YOUR GOAL: Omit every picture and write out the rest of the records exactly.

EXTRACTED DATA:
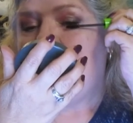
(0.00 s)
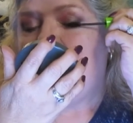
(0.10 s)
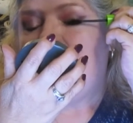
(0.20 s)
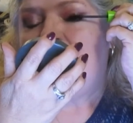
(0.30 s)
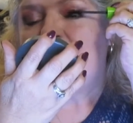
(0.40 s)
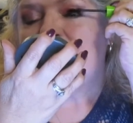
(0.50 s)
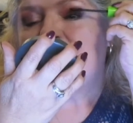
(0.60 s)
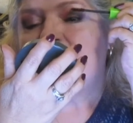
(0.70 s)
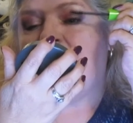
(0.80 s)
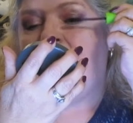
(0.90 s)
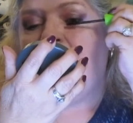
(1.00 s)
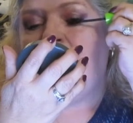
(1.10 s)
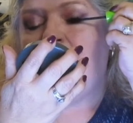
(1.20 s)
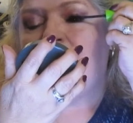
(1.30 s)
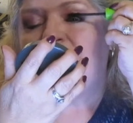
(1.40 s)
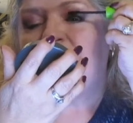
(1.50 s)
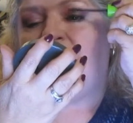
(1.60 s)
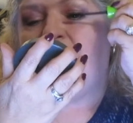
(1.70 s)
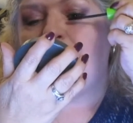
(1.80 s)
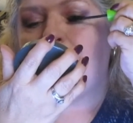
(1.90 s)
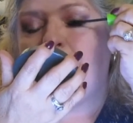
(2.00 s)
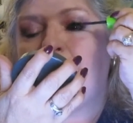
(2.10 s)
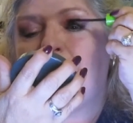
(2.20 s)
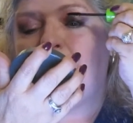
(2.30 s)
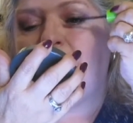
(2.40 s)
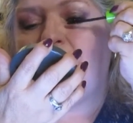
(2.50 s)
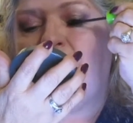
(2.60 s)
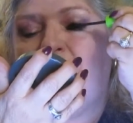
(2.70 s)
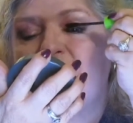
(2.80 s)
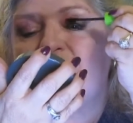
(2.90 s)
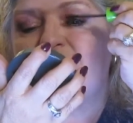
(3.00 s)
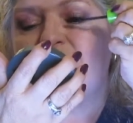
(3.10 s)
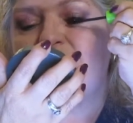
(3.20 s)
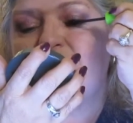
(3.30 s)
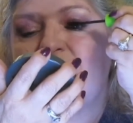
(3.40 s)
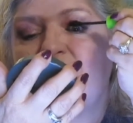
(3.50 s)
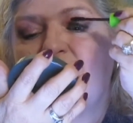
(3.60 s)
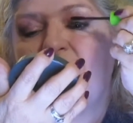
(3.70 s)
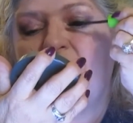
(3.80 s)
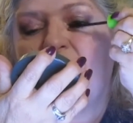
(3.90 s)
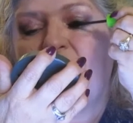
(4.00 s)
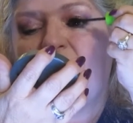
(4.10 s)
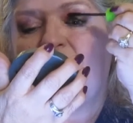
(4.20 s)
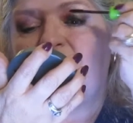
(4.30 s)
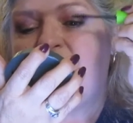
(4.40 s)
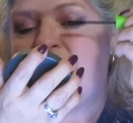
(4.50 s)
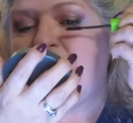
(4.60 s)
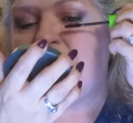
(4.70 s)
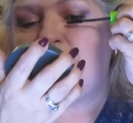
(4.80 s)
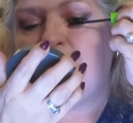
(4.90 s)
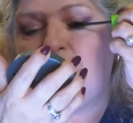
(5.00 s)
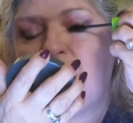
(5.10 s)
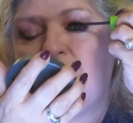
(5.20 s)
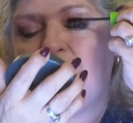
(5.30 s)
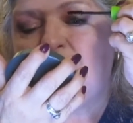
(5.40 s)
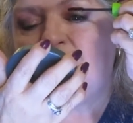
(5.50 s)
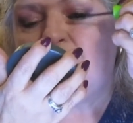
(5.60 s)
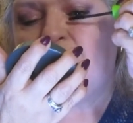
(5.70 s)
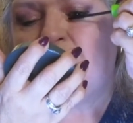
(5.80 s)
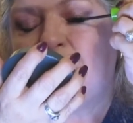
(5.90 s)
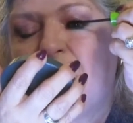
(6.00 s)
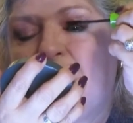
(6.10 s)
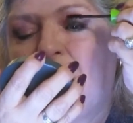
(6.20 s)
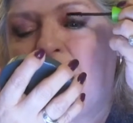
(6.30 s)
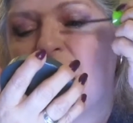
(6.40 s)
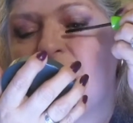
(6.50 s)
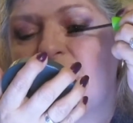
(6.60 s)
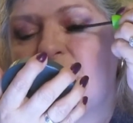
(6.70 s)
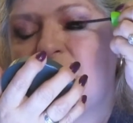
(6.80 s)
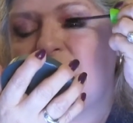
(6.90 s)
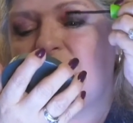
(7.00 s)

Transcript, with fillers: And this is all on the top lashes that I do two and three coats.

EXERCISE ANSWER:
(0.00 s)
(0.10 s)
(0.20 s)
(0.30 s)
(0.40 s)
(0.50 s)
(0.60 s)
(0.70 s)
(0.80 s)
(0.90 s)
(1.00 s)
(1.10 s)
(1.20 s)
(1.30 s)
(1.40 s)
(1.50 s)
(1.60 s)
(1.70 s)
(1.80 s)
(1.90 s)
(2.00 s)
(2.10 s)
(2.20 s)
(2.30 s)
(2.40 s)
(2.50 s)
(2.60 s)
(2.70 s)
(2.80 s)
(2.90 s)
(3.00 s)
(3.10 s)
(3.20 s)
(3.30 s)
(3.40 s)
(3.50 s)
(3.60 s)
(3.70 s)
(3.80 s)
(3.90 s)
(4.00 s)
(4.10 s)
(4.20 s)
(4.30 s)
(4.40 s)
(4.50 s)
(4.60 s)
(4.70 s)
(4.80 s)
(4.90 s)
(5.00 s)
(5.10 s)
(5.20 s)
(5.30 s)
(5.40 s)
(5.50 s)
(5.60 s)
(5.70 s)
(5.80 s)
(5.90 s)
(6.00 s)
(6.10 s)
(6.20 s)
(6.30 s)
(6.40 s)
(6.50 s)
(6.60 s)
(6.70 s)
(6.80 s)
(6.90 s)
(7.00 s)

Transcript, with fillers: And this is all on the top lashes that I do two and three coats.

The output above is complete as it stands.